How to submit a standout Adobe Champion Application
How to submit a standout Adobe Champion ApplicationHow to submit a standout Adobe Champion Application
How to submit a standout Adobe Champion Application
 
Ahmed Motair CV April 2024 (Senior SW Developer)
Ahmed Motair CV April 2024 (Senior SW Developer)Ahmed Motair CV April 2024 (Senior SW Developer)
Ahmed Motair CV April 2024 (Senior SW Developer)
 
Hot Sexy call girls in Patel Nagar🔝 9953056974 🔝 escort Service
Hot Sexy call girls in Patel Nagar🔝 9953056974 🔝 escort ServiceHot Sexy call girls in Patel Nagar🔝 9953056974 🔝 escort Service
Hot Sexy call girls in Patel Nagar🔝 9953056974 🔝 escort Service
 
React Server Component in Next.js by Hanief Utama
React Server Component in Next.js by Hanief UtamaReact Server Component in Next.js by Hanief Utama
React Server Component in Next.js by Hanief Utama
 

HBase CRUD Java API

  • 1. HBase CRUD Use Java API for Create, Read, Update, Delete operations
  • 2. Agenda • Intro • Create • Insert • Update • Delete • Read – Table Scan • Read – Get Field • Conclusions
  • 3. Intro A rowkey primarily represents each row uniquely in the HBase table, whereas other keys such as column family, timestamp, and so on are used to locate a piece of data in an HBase table. The HBase API provides the following methods to support the CRUD operations: • Put • Get • Delete • Scan • Increment You could find source code for this presentation on github: https://github.com/EugeneYushin/HBase-CRUD
  • 4. Create Table creates in ‘Enabled’ state. Check table creation in Hue (Cloudera CDH 5.1.0) and hbase shell
  • 5. Insert Use HConnection.getTable() against HTablePool as last is deprecated in 0.94, 0.95/0.96, and removed in 0.98 .
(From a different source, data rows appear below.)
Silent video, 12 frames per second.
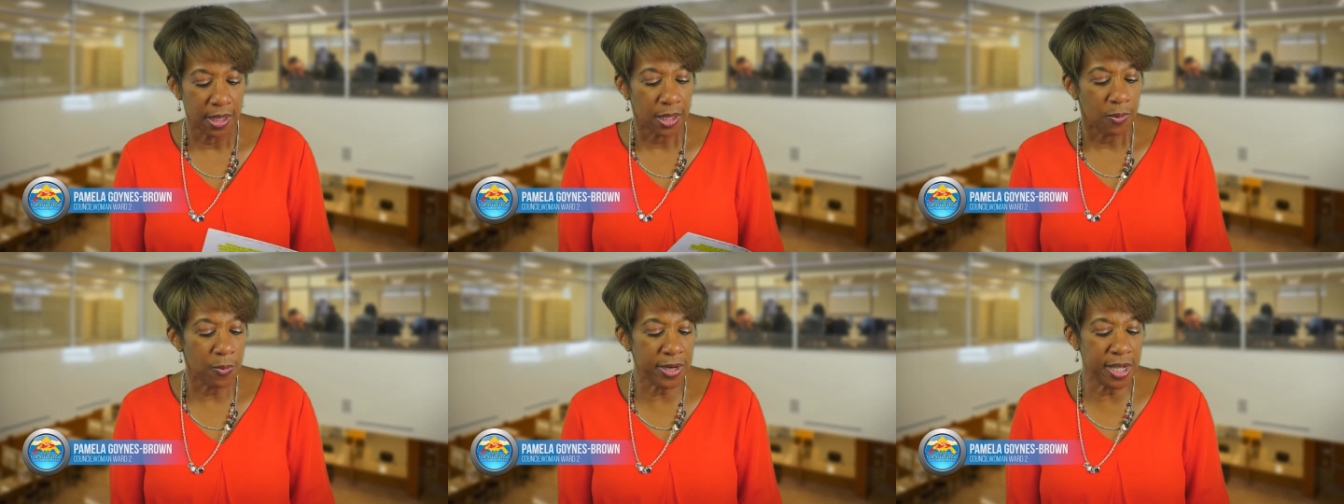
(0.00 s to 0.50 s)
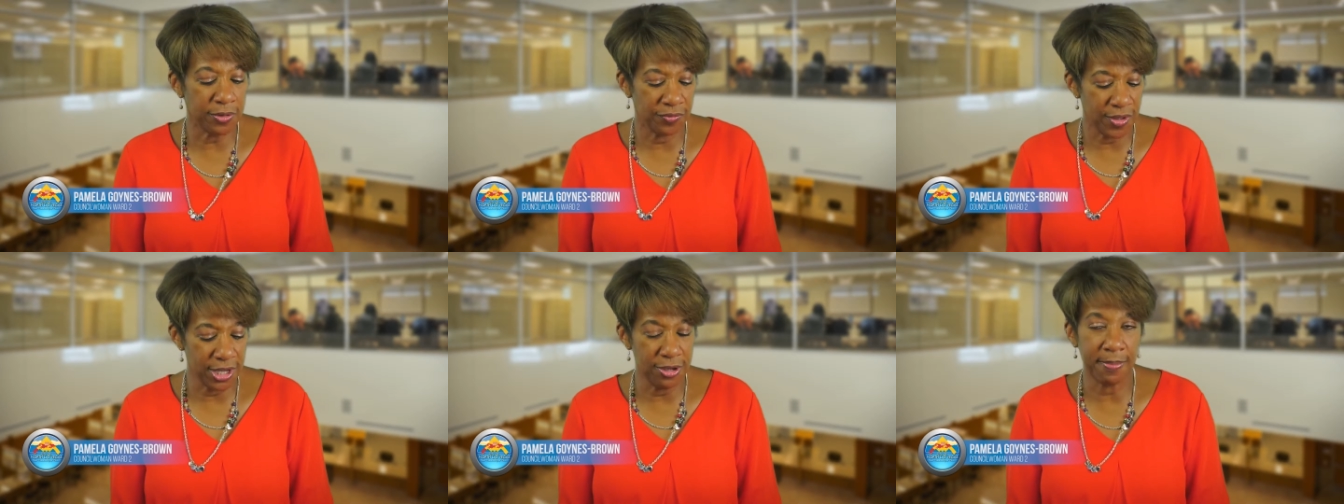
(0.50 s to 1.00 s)
One other
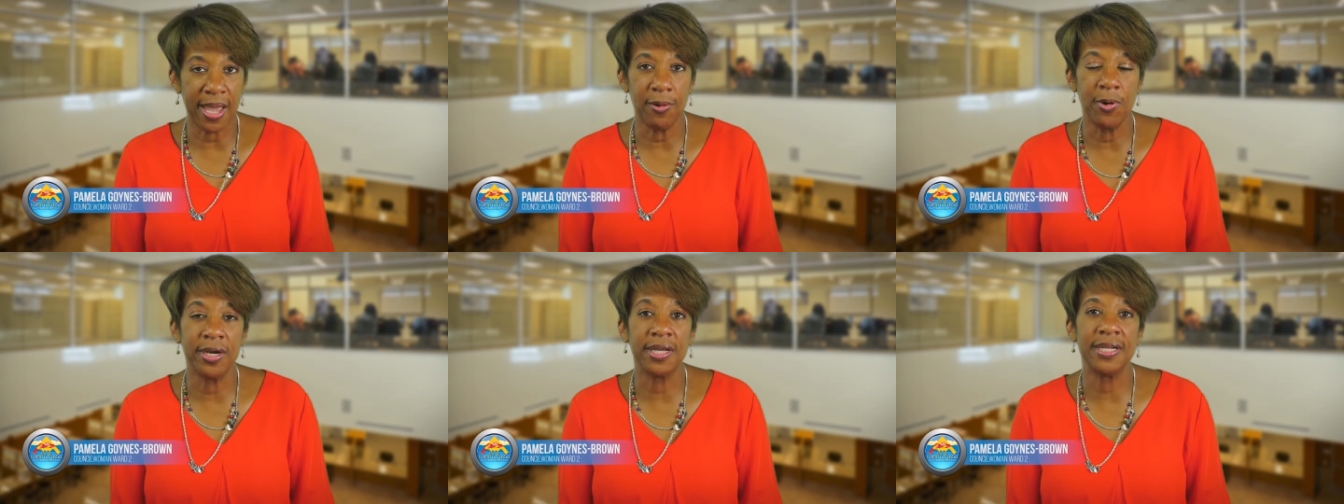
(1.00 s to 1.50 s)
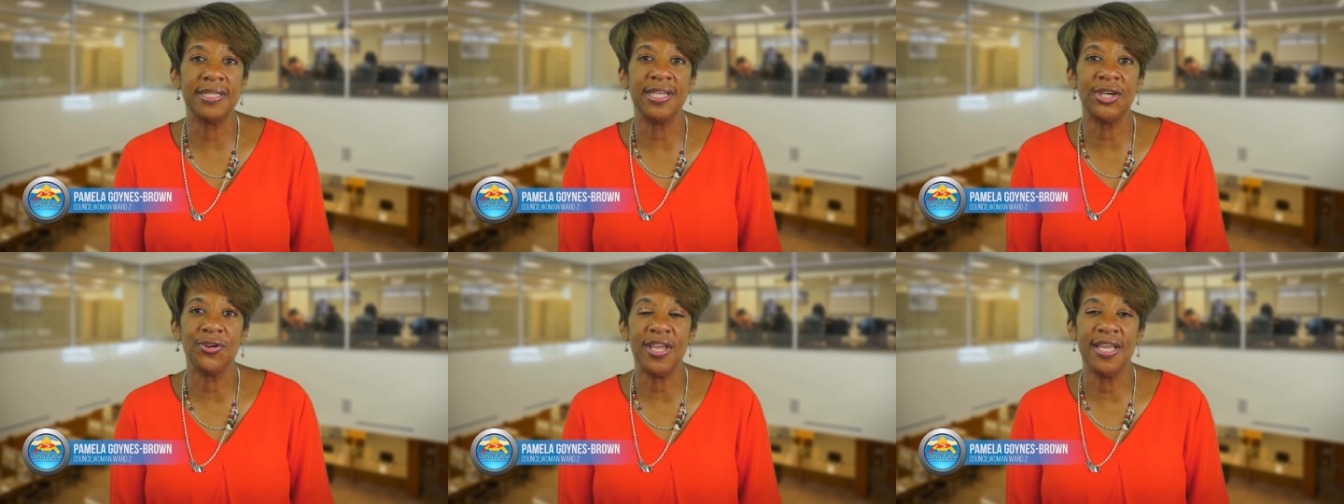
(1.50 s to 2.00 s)
thing you might want to
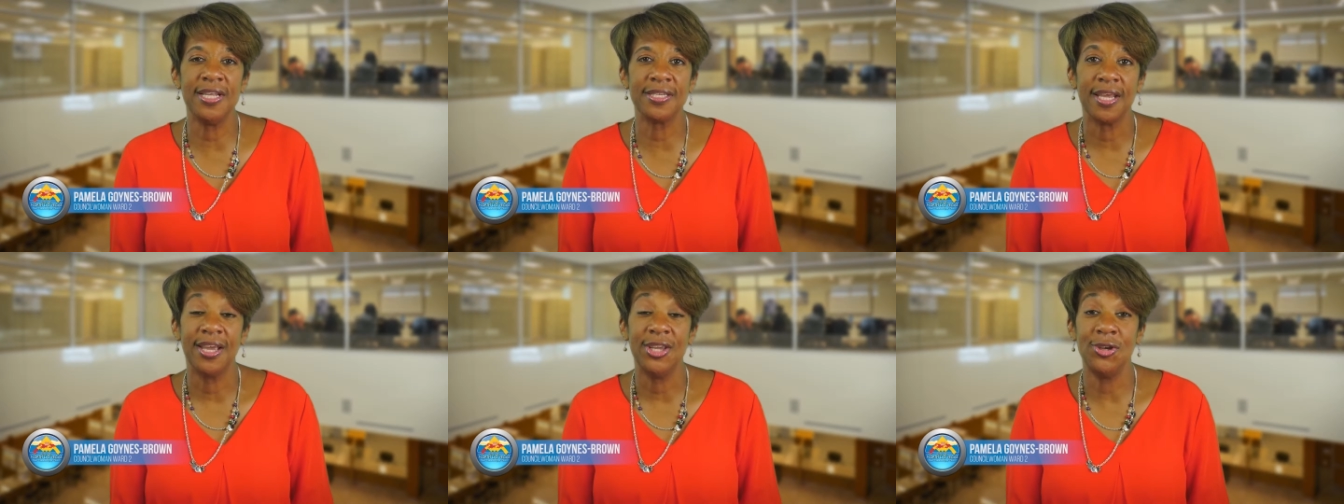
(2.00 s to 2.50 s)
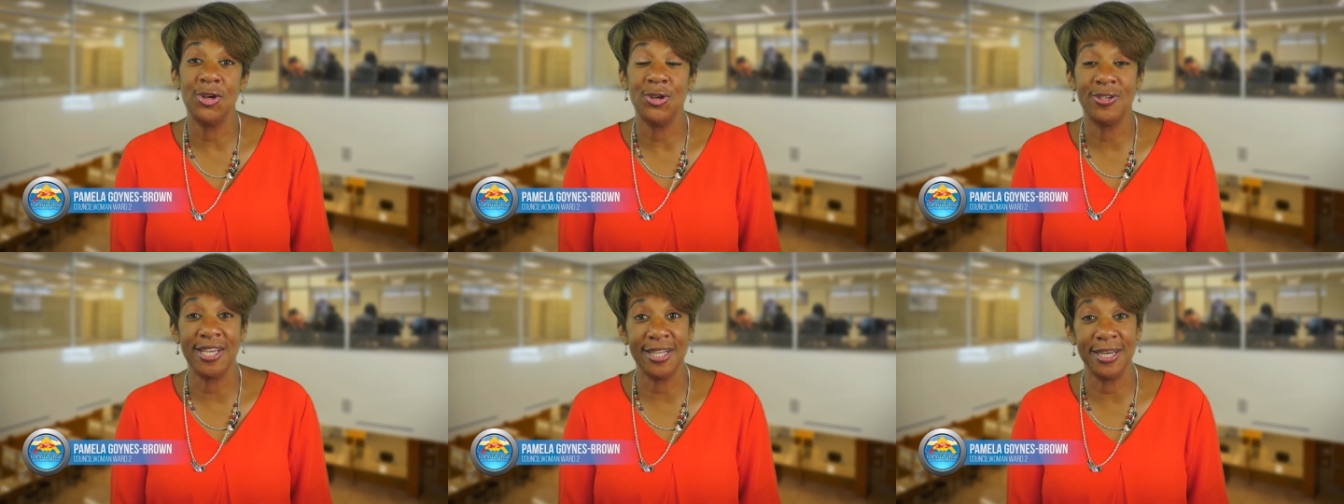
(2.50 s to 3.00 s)
consider is your
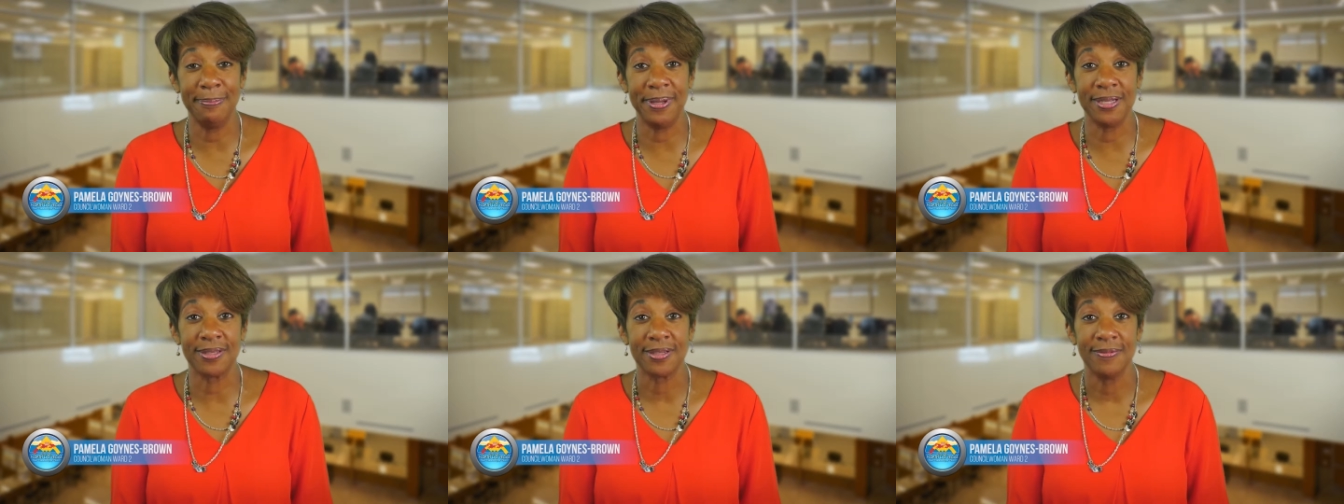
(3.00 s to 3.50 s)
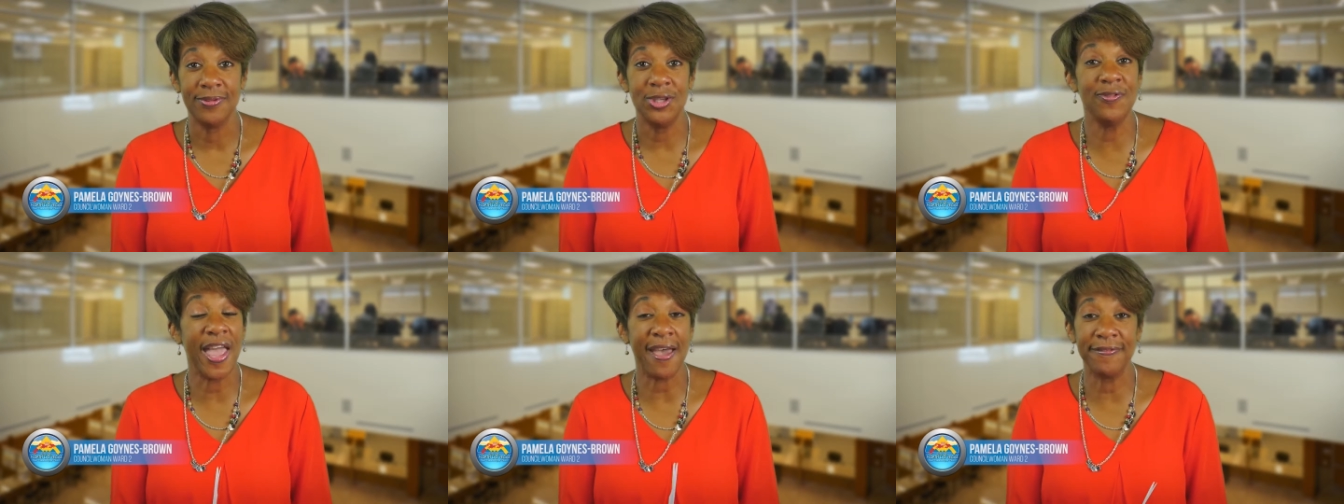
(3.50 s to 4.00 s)
utility bills. You
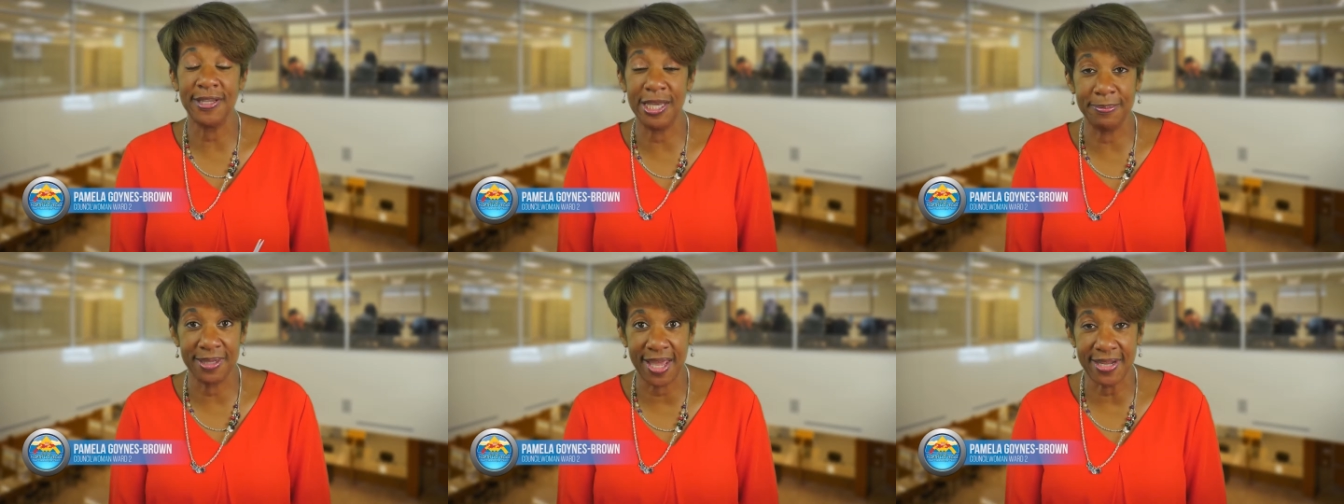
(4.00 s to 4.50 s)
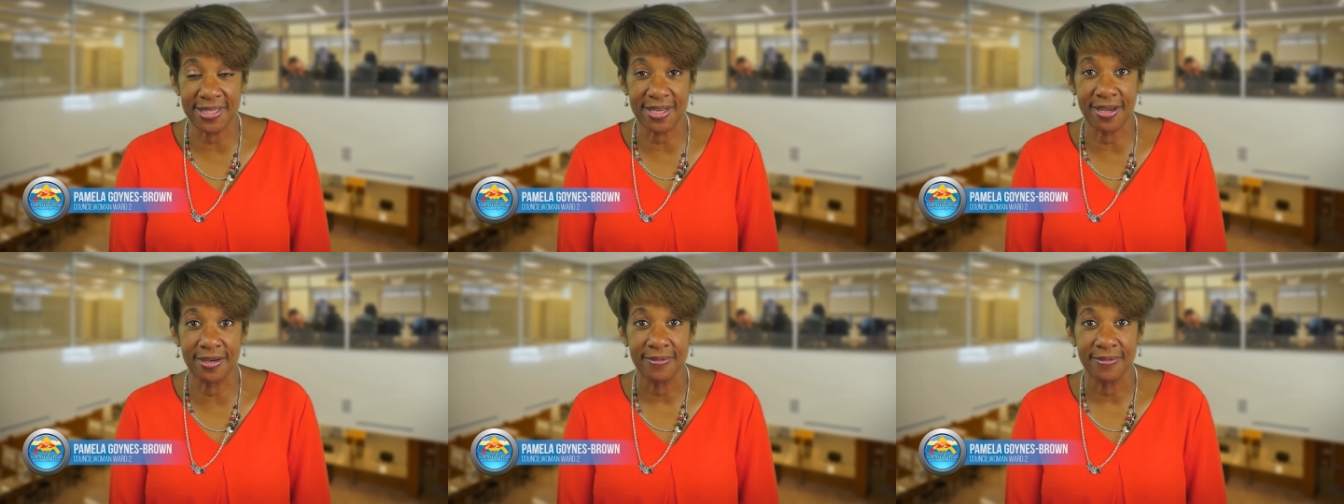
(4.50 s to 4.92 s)
have to keep the lights on.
  • 6. Insert All manipulations with table implements through HTableInterface. HTable represents particular table in Hbase. The HTable class is not thread-safe as concurrent modifications are not safe. Hence, a single instance of HTable for each thread should be used in any application. For multiple HTable instances with the same configuration reference, the same underlying HConnection instance can be used. RowKey is main point to consider when configuring table structure. Use compound RowKey with SHA1, MD5 hashing algorithms (with additional reverse timestamp part) as Hbase store data sorted.
  • 7. Update Data in Hbase is versioned, by default there’re last 3 values stored into column. Use HColumnDescriptor.setMaxVersions(n) method to overwrite this value.
  • 8. Delete Value for “user_name” qual changed to previous version.
  • 9. Read – Table Scan Table Scan... PaulRK Paul paul01@mail.com
  • 10. Read – Get Field Get particular Field... rowKey = MikeRK, user_name: Mike rowKey = MikeRK, user_mail: mike@mail.com
  • 11. Conclusions • HTable is expensive Creating HTable instances also comes at a cost. Creating an HTable instance is a slow process as the creation of each HTable instance involves the scanning of the .META table to check whether the table actually exists, which makes the operation very costly. Hence, it is not recommended that you use a new HTable instance for each request where the number of concurrent requests are very high • Scan cashing A scan can be configured to retrieve a batch of rows in every RPC call it makes to HBase. This configuration can be done at a per-scanner level by using the setCaching(int) API on the scan object. This configuration can also be set in the hbasesite.xml configuration file using the hbase.client.scanner.caching property • Increment Increment Column Value (ICV). It’s exposed as both the Increment command object like the others but also as a method on the HTableInterface. This command allows you to change an integral value stored in an HBase cell without reading it back first. The data manipulation happens in HBase, not in your client application, which makes it fast. It also avoids a possible race condition where some other client is interacting with the same cell. • Filter A filter is a predicate that executes in HBase instead of on the client. When you specify a Filter in your Scan, HBase uses it to determine whether a record should be returned. This can avoid a lot of unnecessary data transfer. It also keeps the filtering on the server instead of placing that burden on the client. The filter applied is anything implementing the org.apache.hadoop.hbase.filter.Filter interface. HBase provides a number of filters, but it’s easy to implement your own.